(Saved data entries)
•••••

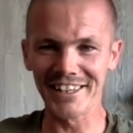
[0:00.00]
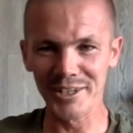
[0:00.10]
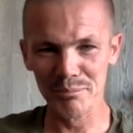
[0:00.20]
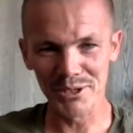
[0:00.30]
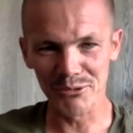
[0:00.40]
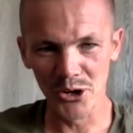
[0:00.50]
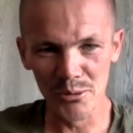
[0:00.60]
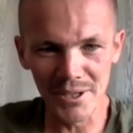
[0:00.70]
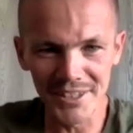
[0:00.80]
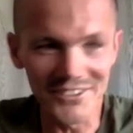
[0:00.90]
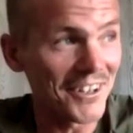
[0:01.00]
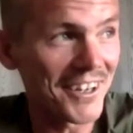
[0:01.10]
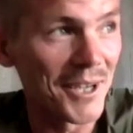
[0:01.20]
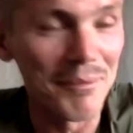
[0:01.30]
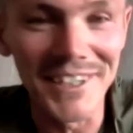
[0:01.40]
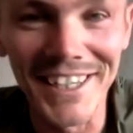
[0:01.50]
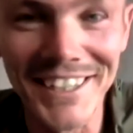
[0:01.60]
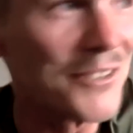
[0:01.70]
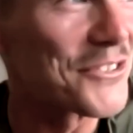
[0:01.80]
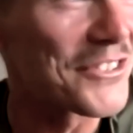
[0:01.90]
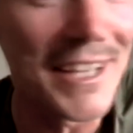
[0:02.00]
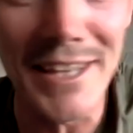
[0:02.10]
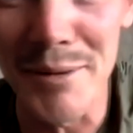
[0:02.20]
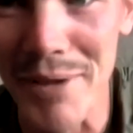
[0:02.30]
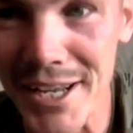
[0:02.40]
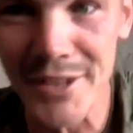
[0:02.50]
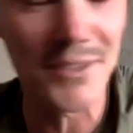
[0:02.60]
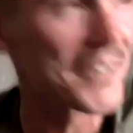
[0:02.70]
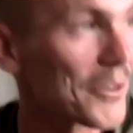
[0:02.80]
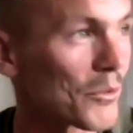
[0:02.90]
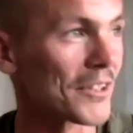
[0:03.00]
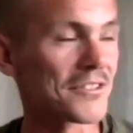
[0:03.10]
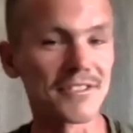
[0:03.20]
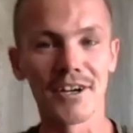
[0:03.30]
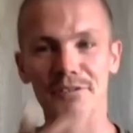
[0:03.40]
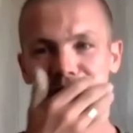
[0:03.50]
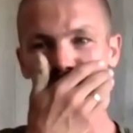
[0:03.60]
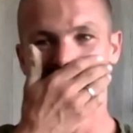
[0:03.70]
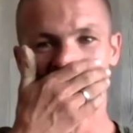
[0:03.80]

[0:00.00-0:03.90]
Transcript: little bit ropey. They're not coming in. Don't say that much.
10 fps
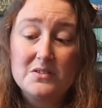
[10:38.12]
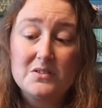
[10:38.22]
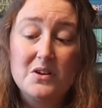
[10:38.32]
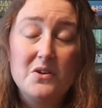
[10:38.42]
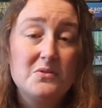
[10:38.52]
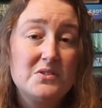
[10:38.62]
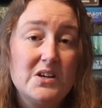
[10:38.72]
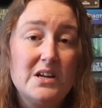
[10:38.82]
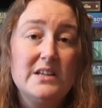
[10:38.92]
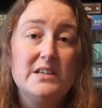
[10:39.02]
So
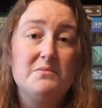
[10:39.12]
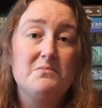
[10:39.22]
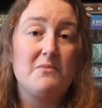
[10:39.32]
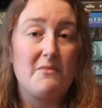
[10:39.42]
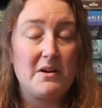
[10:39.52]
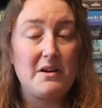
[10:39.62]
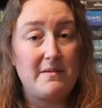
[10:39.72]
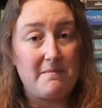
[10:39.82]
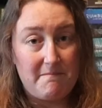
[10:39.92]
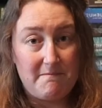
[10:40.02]
certainly
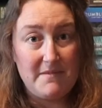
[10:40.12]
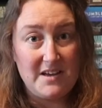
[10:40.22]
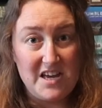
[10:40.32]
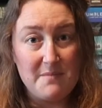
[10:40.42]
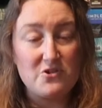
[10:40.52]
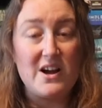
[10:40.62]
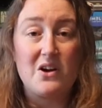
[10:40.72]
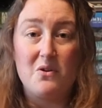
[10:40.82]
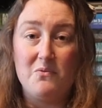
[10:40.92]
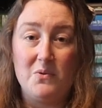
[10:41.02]
keep
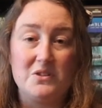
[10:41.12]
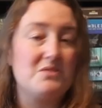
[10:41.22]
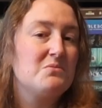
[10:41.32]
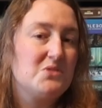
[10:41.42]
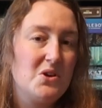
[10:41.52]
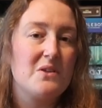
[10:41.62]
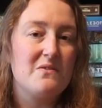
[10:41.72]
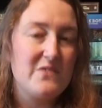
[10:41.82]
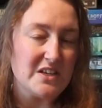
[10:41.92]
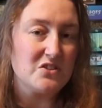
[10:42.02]
track of what
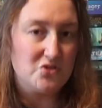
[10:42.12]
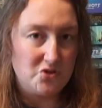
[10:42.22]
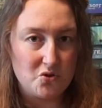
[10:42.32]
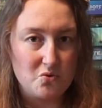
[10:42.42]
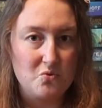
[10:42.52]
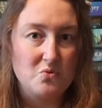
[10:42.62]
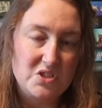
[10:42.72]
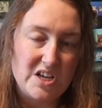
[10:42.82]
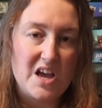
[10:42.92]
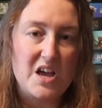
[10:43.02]
certain things do,
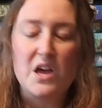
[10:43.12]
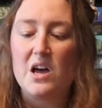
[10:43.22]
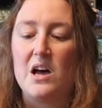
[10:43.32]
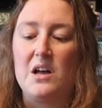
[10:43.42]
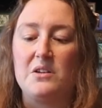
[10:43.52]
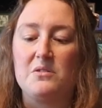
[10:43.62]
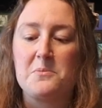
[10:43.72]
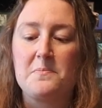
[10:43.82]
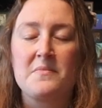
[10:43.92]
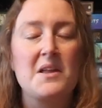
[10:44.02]
say, and
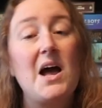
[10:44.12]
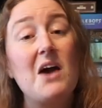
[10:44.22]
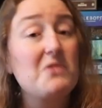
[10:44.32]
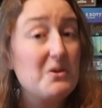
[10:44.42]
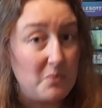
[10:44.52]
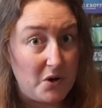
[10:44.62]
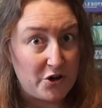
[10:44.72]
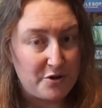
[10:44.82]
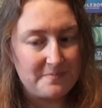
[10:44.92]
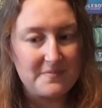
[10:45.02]
how they
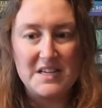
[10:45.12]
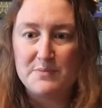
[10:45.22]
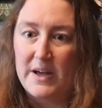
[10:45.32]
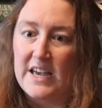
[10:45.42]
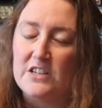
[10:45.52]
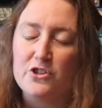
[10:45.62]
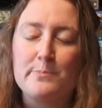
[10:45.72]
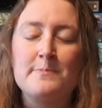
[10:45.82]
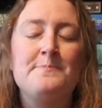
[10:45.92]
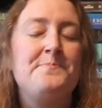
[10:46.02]
work is my
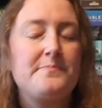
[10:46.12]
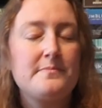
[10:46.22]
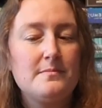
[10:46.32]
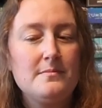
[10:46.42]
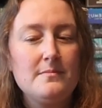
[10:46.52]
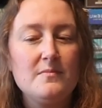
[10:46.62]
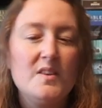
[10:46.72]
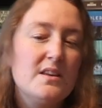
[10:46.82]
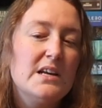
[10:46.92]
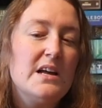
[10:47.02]
hint.
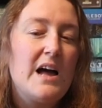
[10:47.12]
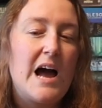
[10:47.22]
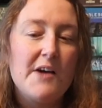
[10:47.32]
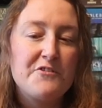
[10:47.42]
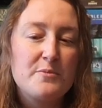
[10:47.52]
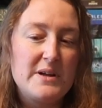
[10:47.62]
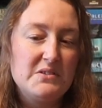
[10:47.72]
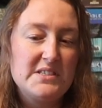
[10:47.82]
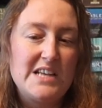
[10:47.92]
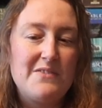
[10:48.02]
After
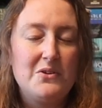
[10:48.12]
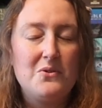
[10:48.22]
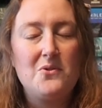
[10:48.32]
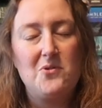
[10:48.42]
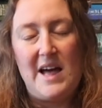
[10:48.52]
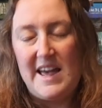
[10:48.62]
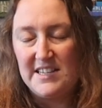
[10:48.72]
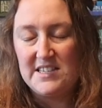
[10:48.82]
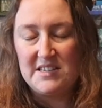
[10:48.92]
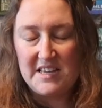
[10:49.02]
about 7 or
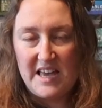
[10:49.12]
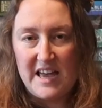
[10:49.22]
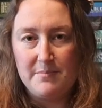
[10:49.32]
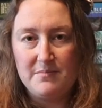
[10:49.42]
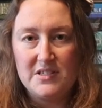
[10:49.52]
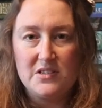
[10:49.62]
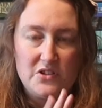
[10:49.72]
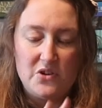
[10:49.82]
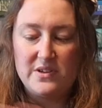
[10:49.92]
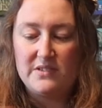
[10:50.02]
8
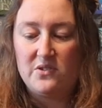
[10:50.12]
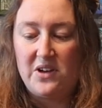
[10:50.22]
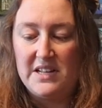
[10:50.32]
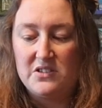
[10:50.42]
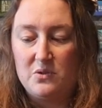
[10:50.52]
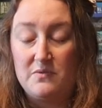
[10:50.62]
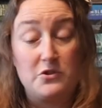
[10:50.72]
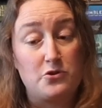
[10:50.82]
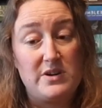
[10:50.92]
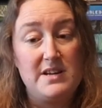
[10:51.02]
games, so 7 or 8 sort
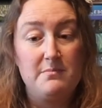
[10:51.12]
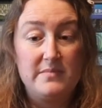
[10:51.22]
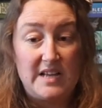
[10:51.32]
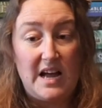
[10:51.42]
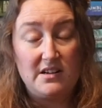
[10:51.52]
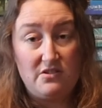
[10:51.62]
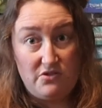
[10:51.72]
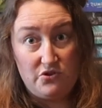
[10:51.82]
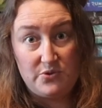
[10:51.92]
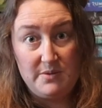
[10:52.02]
of dreams and
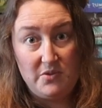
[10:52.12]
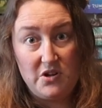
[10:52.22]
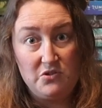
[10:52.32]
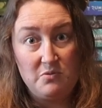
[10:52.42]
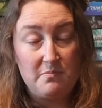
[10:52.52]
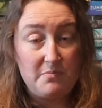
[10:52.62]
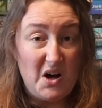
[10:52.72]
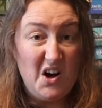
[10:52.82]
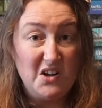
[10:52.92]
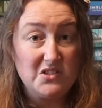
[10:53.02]
the dreamworld
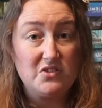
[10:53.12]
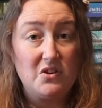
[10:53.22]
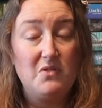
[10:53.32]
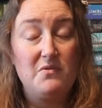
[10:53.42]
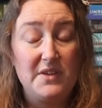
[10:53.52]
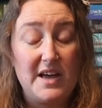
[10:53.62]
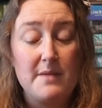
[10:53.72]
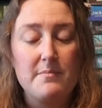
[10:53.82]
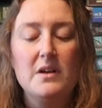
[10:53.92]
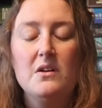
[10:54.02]
part of the
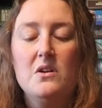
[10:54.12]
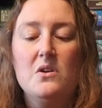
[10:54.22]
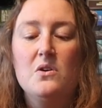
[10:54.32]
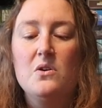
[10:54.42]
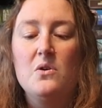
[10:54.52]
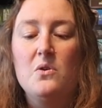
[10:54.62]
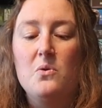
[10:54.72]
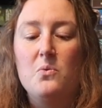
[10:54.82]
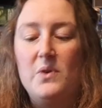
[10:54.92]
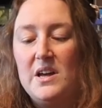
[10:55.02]
game,
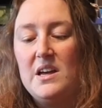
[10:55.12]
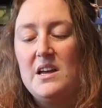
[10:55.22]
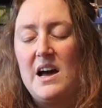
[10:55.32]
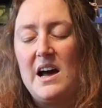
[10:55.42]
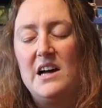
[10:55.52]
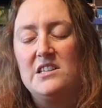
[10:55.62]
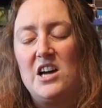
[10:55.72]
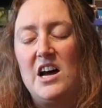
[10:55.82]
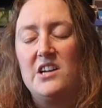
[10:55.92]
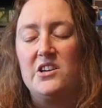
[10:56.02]
we had
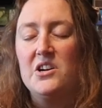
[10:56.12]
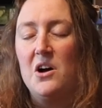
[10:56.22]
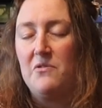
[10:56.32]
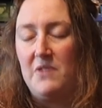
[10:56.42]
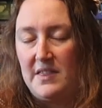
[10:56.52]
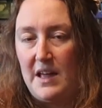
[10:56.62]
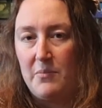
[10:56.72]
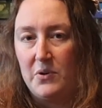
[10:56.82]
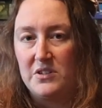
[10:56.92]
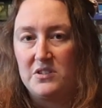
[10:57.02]
had enough at
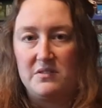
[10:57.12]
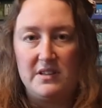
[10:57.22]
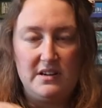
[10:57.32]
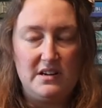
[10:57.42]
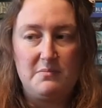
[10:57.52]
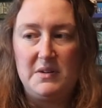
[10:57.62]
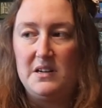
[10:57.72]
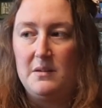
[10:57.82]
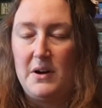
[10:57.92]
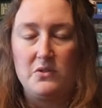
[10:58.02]
that point. It had
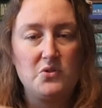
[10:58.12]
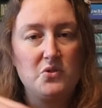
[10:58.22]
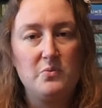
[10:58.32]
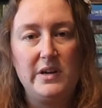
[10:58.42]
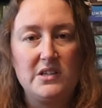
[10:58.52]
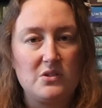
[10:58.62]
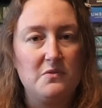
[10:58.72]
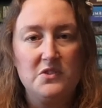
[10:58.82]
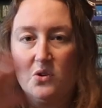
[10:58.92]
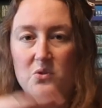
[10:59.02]
been about 2 weeks
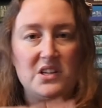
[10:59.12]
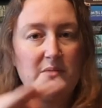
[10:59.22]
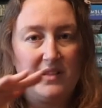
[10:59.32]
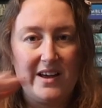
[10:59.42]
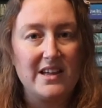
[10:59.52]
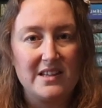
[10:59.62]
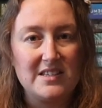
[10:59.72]
of solely playing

•••••

Exercise objective: Every record should come back exactly as it is, though none of the pictures should.

Expected output:
[0:00.00]
[0:00.10]
[0:00.20]
[0:00.30]
[0:00.40]
[0:00.50]
[0:00.60]
[0:00.70]
[0:00.80]
[0:00.90]
[0:01.00]
[0:01.10]
[0:01.20]
[0:01.30]
[0:01.40]
[0:01.50]
[0:01.60]
[0:01.70]
[0:01.80]
[0:01.90]
[0:02.00]
[0:02.10]
[0:02.20]
[0:02.30]
[0:02.40]
[0:02.50]
[0:02.60]
[0:02.70]
[0:02.80]
[0:02.90]
[0:03.00]
[0:03.10]
[0:03.20]
[0:03.30]
[0:03.40]
[0:03.50]
[0:03.60]
[0:03.70]
[0:03.80]

[0:00.00-0:03.90]
Transcript: little bit ropey. They're not coming in. Don't say that much.
10 fps
[10:38.12]
[10:38.22]
[10:38.32]
[10:38.42]
[10:38.52]
[10:38.62]
[10:38.72]
[10:38.82]
[10:38.92]
[10:39.02]
So
[10:39.12]
[10:39.22]
[10:39.32]
[10:39.42]
[10:39.52]
[10:39.62]
[10:39.72]
[10:39.82]
[10:39.92]
[10:40.02]
certainly
[10:40.12]
[10:40.22]
[10:40.32]
[10:40.42]
[10:40.52]
[10:40.62]
[10:40.72]
[10:40.82]
[10:40.92]
[10:41.02]
keep
[10:41.12]
[10:41.22]
[10:41.32]
[10:41.42]
[10:41.52]
[10:41.62]
[10:41.72]
[10:41.82]
[10:41.92]
[10:42.02]
track of what
[10:42.12]
[10:42.22]
[10:42.32]
[10:42.42]
[10:42.52]
[10:42.62]
[10:42.72]
[10:42.82]
[10:42.92]
[10:43.02]
certain things do,
[10:43.12]
[10:43.22]
[10:43.32]
[10:43.42]
[10:43.52]
[10:43.62]
[10:43.72]
[10:43.82]
[10:43.92]
[10:44.02]
say, and
[10:44.12]
[10:44.22]
[10:44.32]
[10:44.42]
[10:44.52]
[10:44.62]
[10:44.72]
[10:44.82]
[10:44.92]
[10:45.02]
how they
[10:45.12]
[10:45.22]
[10:45.32]
[10:45.42]
[10:45.52]
[10:45.62]
[10:45.72]
[10:45.82]
[10:45.92]
[10:46.02]
work is my
[10:46.12]
[10:46.22]
[10:46.32]
[10:46.42]
[10:46.52]
[10:46.62]
[10:46.72]
[10:46.82]
[10:46.92]
[10:47.02]
hint.
[10:47.12]
[10:47.22]
[10:47.32]
[10:47.42]
[10:47.52]
[10:47.62]
[10:47.72]
[10:47.82]
[10:47.92]
[10:48.02]
After
[10:48.12]
[10:48.22]
[10:48.32]
[10:48.42]
[10:48.52]
[10:48.62]
[10:48.72]
[10:48.82]
[10:48.92]
[10:49.02]
about 7 or
[10:49.12]
[10:49.22]
[10:49.32]
[10:49.42]
[10:49.52]
[10:49.62]
[10:49.72]
[10:49.82]
[10:49.92]
[10:50.02]
8
[10:50.12]
[10:50.22]
[10:50.32]
[10:50.42]
[10:50.52]
[10:50.62]
[10:50.72]
[10:50.82]
[10:50.92]
[10:51.02]
games, so 7 or 8 sort
[10:51.12]
[10:51.22]
[10:51.32]
[10:51.42]
[10:51.52]
[10:51.62]
[10:51.72]
[10:51.82]
[10:51.92]
[10:52.02]
of dreams and
[10:52.12]
[10:52.22]
[10:52.32]
[10:52.42]
[10:52.52]
[10:52.62]
[10:52.72]
[10:52.82]
[10:52.92]
[10:53.02]
the dreamworld
[10:53.12]
[10:53.22]
[10:53.32]
[10:53.42]
[10:53.52]
[10:53.62]
[10:53.72]
[10:53.82]
[10:53.92]
[10:54.02]
part of the
[10:54.12]
[10:54.22]
[10:54.32]
[10:54.42]
[10:54.52]
[10:54.62]
[10:54.72]
[10:54.82]
[10:54.92]
[10:55.02]
game,
[10:55.12]
[10:55.22]
[10:55.32]
[10:55.42]
[10:55.52]
[10:55.62]
[10:55.72]
[10:55.82]
[10:55.92]
[10:56.02]
we had
[10:56.12]
[10:56.22]
[10:56.32]
[10:56.42]
[10:56.52]
[10:56.62]
[10:56.72]
[10:56.82]
[10:56.92]
[10:57.02]
had enough at
[10:57.12]
[10:57.22]
[10:57.32]
[10:57.42]
[10:57.52]
[10:57.62]
[10:57.72]
[10:57.82]
[10:57.92]
[10:58.02]
that point. It had
[10:58.12]
[10:58.22]
[10:58.32]
[10:58.42]
[10:58.52]
[10:58.62]
[10:58.72]
[10:58.82]
[10:58.92]
[10:59.02]
been about 2 weeks
[10:59.12]
[10:59.22]
[10:59.32]
[10:59.42]
[10:59.52]
[10:59.62]
[10:59.72]
of solely playing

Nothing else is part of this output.